Он вспоминал Людмилины выходки, собственную боль, когда мучился ревностью, когда сердце у него вопило, будто в него воткнули нож, и наполнялся местью.
— Обойдешься. Переморгаешь. Ты не соскучилась, просто, как всякий собственник, потерявший своего раба, чувствуешь себя нервно.
Он усвоил ее язык, который раньше так будоражил его, казался выразителем ее незаурядной натуры, потом попривык, перестал восторгаться и все-таки до сих пор, особенно в телефонных разговорах, улыбался, услышав неожиданный ответ:
— Переморгаю.
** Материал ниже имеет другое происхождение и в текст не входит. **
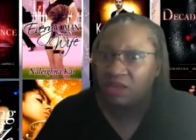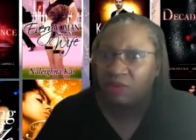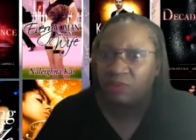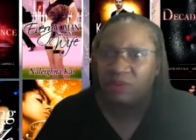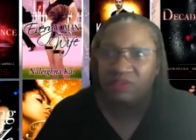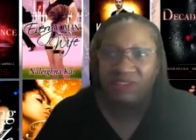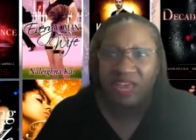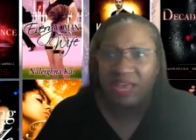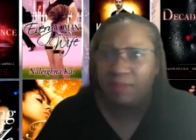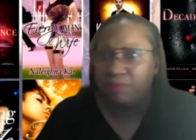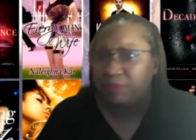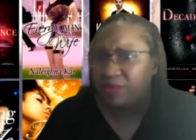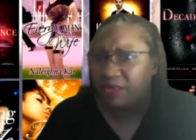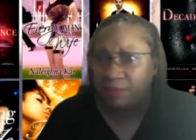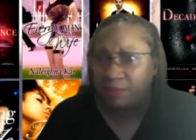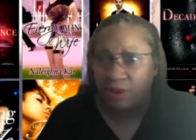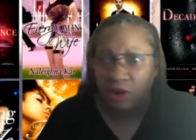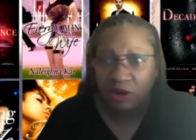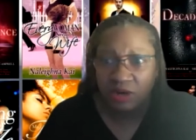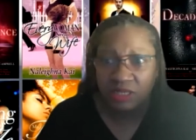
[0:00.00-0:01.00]
we've had
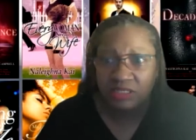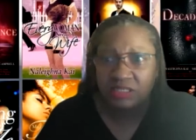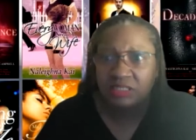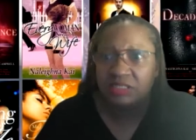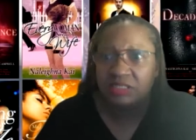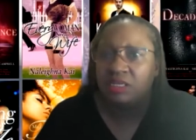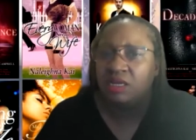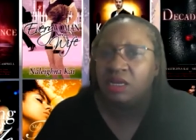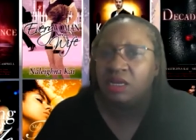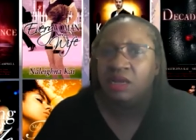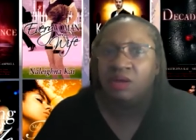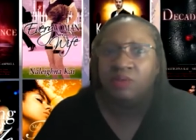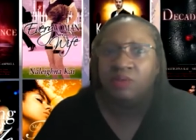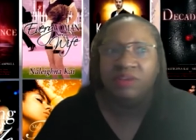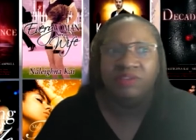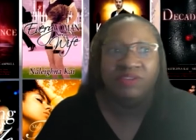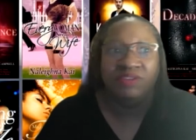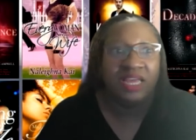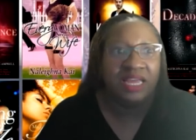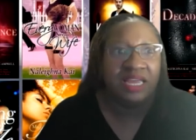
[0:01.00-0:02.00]
bm hardin
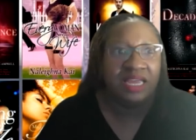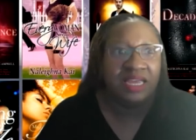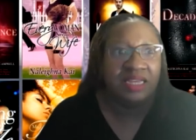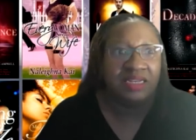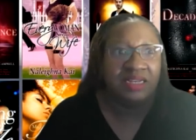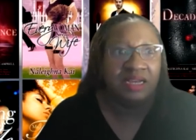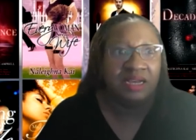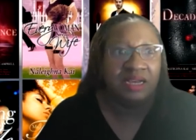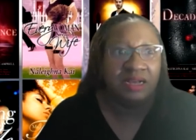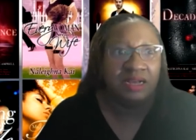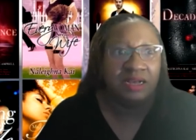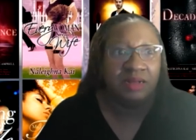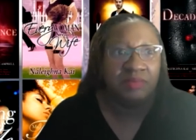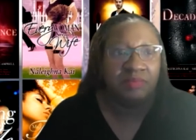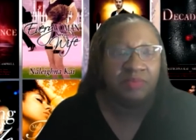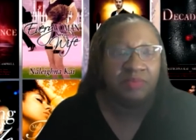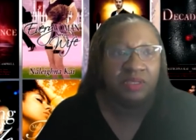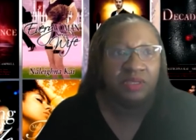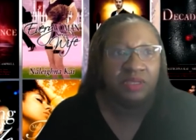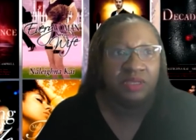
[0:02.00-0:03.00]
we've had um,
Холодно от твоих слов. Пойду греться куда глаза глядят.
Под Новый год, когда он, одинокий, сидел в своей комнате, ждал, что вот-вот за ним придут приятели — они договорились встретить Новый год на площади у городской елки, а потом уже посидеть за столом, — позвонила Людмила.
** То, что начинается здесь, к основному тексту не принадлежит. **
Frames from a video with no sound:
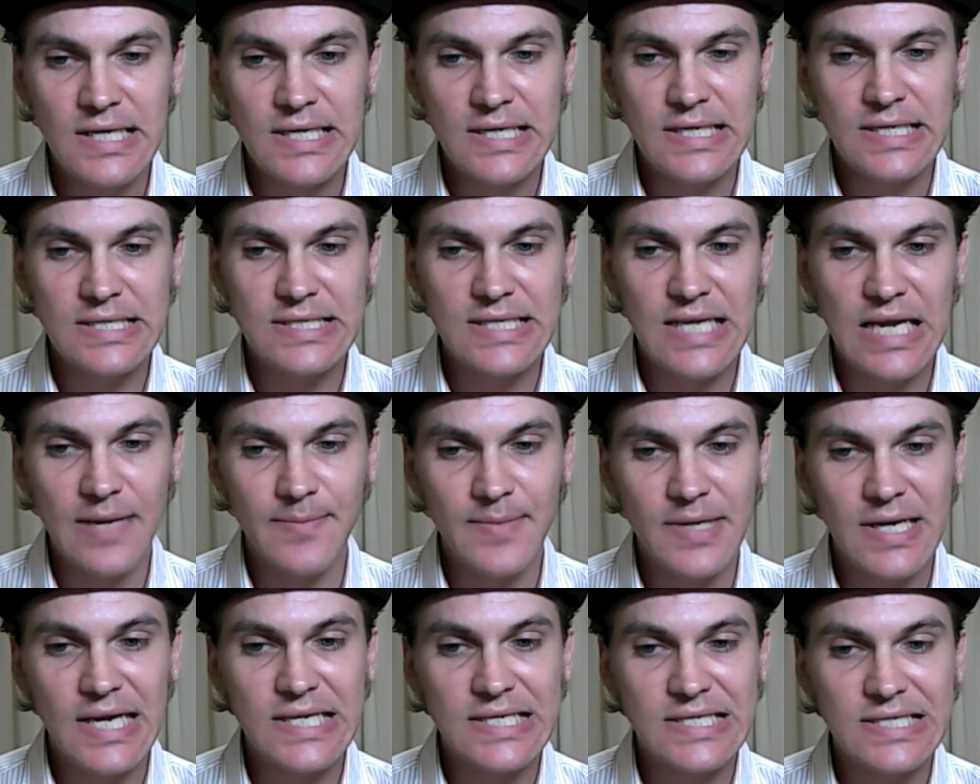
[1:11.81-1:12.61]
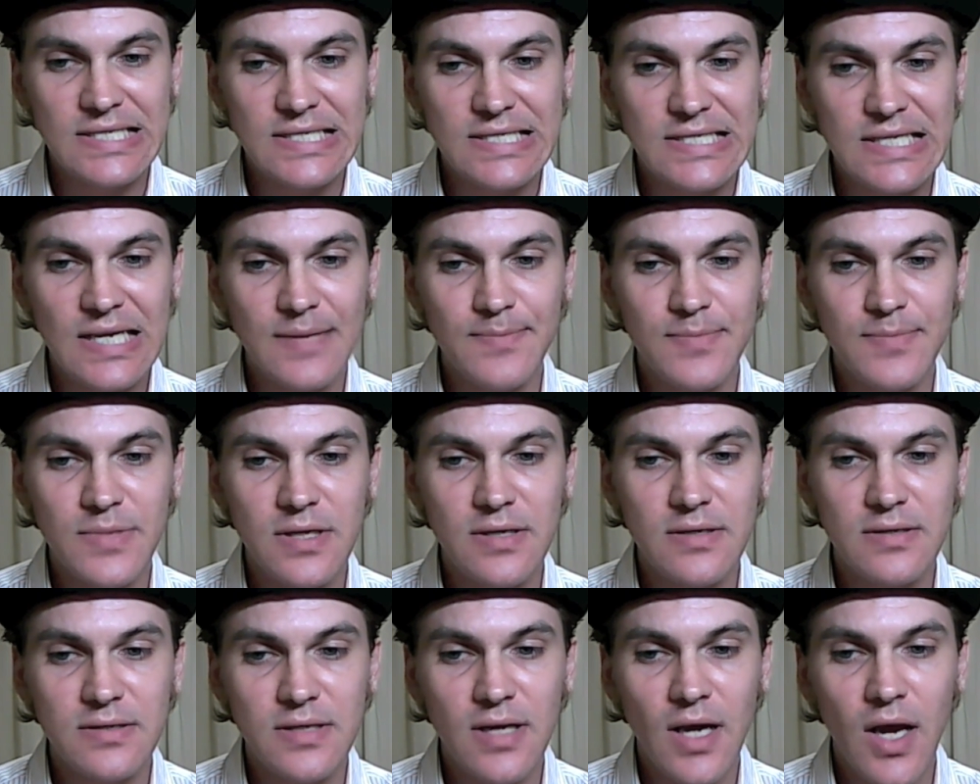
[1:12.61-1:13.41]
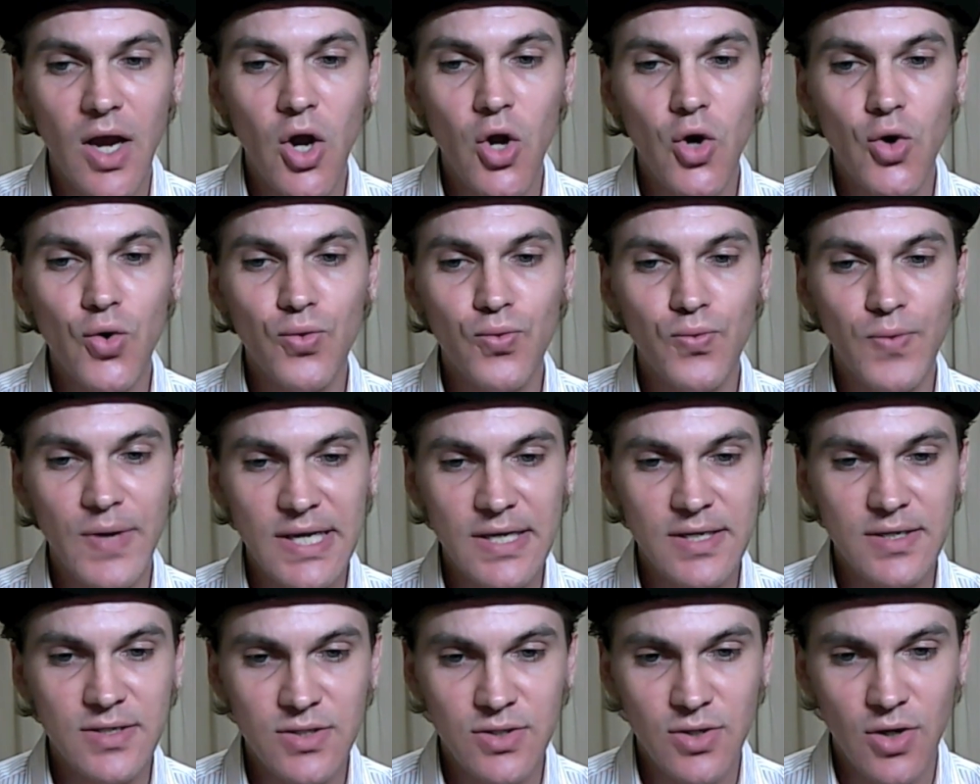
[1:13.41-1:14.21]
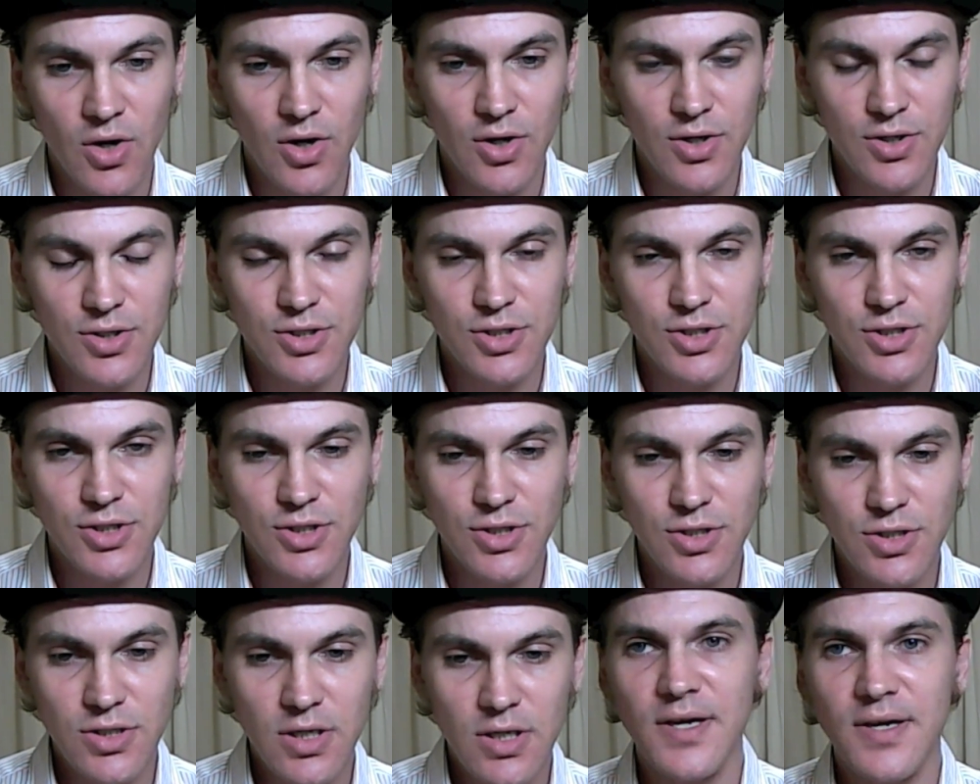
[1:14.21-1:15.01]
Contamination Symptoms Research.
— Я не поздравляю тебя. Новый год — условная дата, которую придумали люди в надежде, что им когда-нибудь повезет.
Он дрогнул от ее несчастливого голоса, но удержался, не пожалел ее.
— Где же твои обожатели, Людмила? Столько их в будни — и никого в праздники.
Знакомая бесшабашность послышалась в ее голосе:
— А они со своими Мотьками!
Всех своих соперниц Людмила звала Мотьками. И Катя, с которой он разводился долго, трусливо, скрывая подлинную причину своего ухода, тоже больше года была Мотькой.
Он никогда не жалел, что ушел из семьи. Вырвавшись, очень скоро понял, что собственной семьи у него не было. С Катей все рассыпалось еще до знакомства с Людмилой, а с ее появлением жена только убедилась, что подозрения были обоснованными: подлец, мелкий, запутавшийся тип. Он перетерпел все эти слова, только одна фраза вонзилась в него ржавым гвоздем: «И хоть бы нашел что стоящее, а то — упаковщицу».
Такой упаковщицы не знал ни один хлебозавод. Кто приходил смотреть, как работает новая машина, не мог оторвать взгляда от Людмилы. По техническому паспорту, на упаковке должны были работать два человека: нагружать транспортер и снимать с бегущей ленты упакованный хлеб. Людмила работала одна. И на собрании, когда ее имя называли в числе передовиков, с детской радостью впитывала похвалу, а когда ее обходили вниманием, бегала в партком, в дирекцию выяснять, скандалить. Он долго не мог понять, откуда при житейской бесшабашности у Людмилы эта жажда работать, не жалея себя, и не меньшая потребность признания, моральной награды за свой труд. Потом понял: физический труд у одних забирает силы, у других — нет. Таких, как Людмила, этот труд восстанавливал. На конвейере, потом возле упаковочной машины, решил он, Людмила нравственно восстанавливалась, собирала в себе то, что раздрызгивала в своей так называемой личной жизни.